Required work: Transcribe all the records exactly and omit any images they hold.
>>
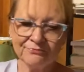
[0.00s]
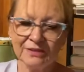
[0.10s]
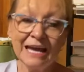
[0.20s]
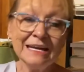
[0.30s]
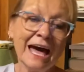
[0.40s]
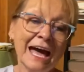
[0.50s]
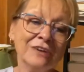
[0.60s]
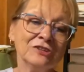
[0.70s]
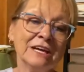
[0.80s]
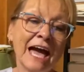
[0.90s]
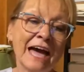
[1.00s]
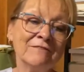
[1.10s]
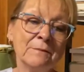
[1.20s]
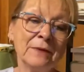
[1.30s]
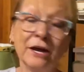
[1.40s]
And to actually have
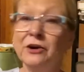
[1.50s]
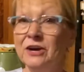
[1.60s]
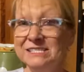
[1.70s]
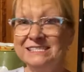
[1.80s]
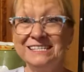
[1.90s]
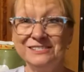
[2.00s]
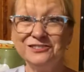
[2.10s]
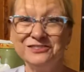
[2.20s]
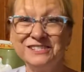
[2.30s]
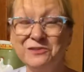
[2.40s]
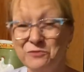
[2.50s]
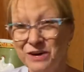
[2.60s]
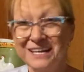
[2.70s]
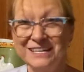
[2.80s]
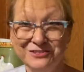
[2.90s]
a pair of scissors where
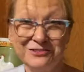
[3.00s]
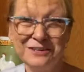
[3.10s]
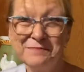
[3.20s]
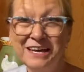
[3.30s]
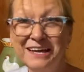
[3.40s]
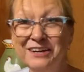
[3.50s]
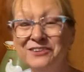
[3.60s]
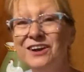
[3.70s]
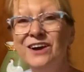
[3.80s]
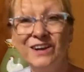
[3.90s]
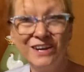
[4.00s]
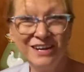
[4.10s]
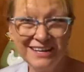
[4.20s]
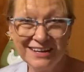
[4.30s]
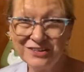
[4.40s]
I can trim hair,
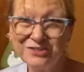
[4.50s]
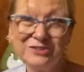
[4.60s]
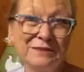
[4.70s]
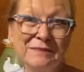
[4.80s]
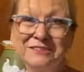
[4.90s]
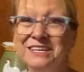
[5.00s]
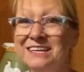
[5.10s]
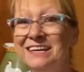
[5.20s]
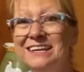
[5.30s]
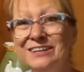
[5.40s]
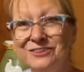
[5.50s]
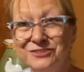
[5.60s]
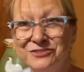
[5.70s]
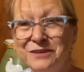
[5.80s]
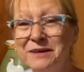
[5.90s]
or trim on Kenny, or
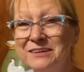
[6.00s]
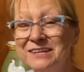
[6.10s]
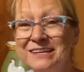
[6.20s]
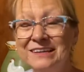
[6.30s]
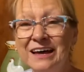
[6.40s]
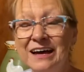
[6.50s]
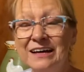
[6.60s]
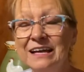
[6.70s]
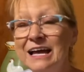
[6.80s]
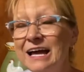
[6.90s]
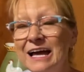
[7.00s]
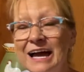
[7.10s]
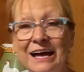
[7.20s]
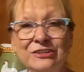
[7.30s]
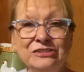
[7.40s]
trim on Eli.
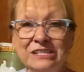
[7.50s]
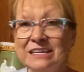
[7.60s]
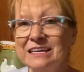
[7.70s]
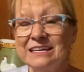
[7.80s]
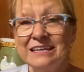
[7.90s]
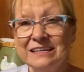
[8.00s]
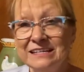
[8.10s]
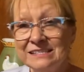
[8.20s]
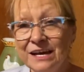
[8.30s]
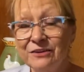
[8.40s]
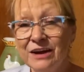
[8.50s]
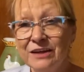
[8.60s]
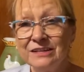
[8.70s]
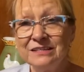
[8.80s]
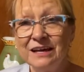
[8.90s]
I used to cut Kenny's hair all
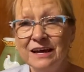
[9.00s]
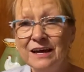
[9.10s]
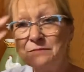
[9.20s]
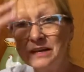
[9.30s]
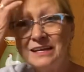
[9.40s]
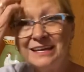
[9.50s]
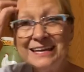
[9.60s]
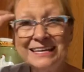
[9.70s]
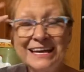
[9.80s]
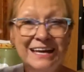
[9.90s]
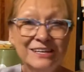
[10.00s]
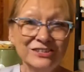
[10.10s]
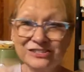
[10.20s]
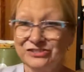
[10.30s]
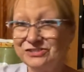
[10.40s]
the time, but he kind of
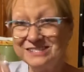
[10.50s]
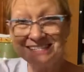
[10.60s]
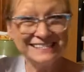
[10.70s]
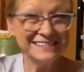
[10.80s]
just uses the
<<
Written answer:
[0.00s]
[0.10s]
[0.20s]
[0.30s]
[0.40s]
[0.50s]
[0.60s]
[0.70s]
[0.80s]
[0.90s]
[1.00s]
[1.10s]
[1.20s]
[1.30s]
[1.40s]
And to actually have
[1.50s]
[1.60s]
[1.70s]
[1.80s]
[1.90s]
[2.00s]
[2.10s]
[2.20s]
[2.30s]
[2.40s]
[2.50s]
[2.60s]
[2.70s]
[2.80s]
[2.90s]
a pair of scissors where
[3.00s]
[3.10s]
[3.20s]
[3.30s]
[3.40s]
[3.50s]
[3.60s]
[3.70s]
[3.80s]
[3.90s]
[4.00s]
[4.10s]
[4.20s]
[4.30s]
[4.40s]
I can trim hair,
[4.50s]
[4.60s]
[4.70s]
[4.80s]
[4.90s]
[5.00s]
[5.10s]
[5.20s]
[5.30s]
[5.40s]
[5.50s]
[5.60s]
[5.70s]
[5.80s]
[5.90s]
or trim on Kenny, or
[6.00s]
[6.10s]
[6.20s]
[6.30s]
[6.40s]
[6.50s]
[6.60s]
[6.70s]
[6.80s]
[6.90s]
[7.00s]
[7.10s]
[7.20s]
[7.30s]
[7.40s]
trim on Eli.
[7.50s]
[7.60s]
[7.70s]
[7.80s]
[7.90s]
[8.00s]
[8.10s]
[8.20s]
[8.30s]
[8.40s]
[8.50s]
[8.60s]
[8.70s]
[8.80s]
[8.90s]
I used to cut Kenny's hair all
[9.00s]
[9.10s]
[9.20s]
[9.30s]
[9.40s]
[9.50s]
[9.60s]
[9.70s]
[9.80s]
[9.90s]
[10.00s]
[10.10s]
[10.20s]
[10.30s]
[10.40s]
the time, but he kind of
[10.50s]
[10.60s]
[10.70s]
[10.80s]
just uses the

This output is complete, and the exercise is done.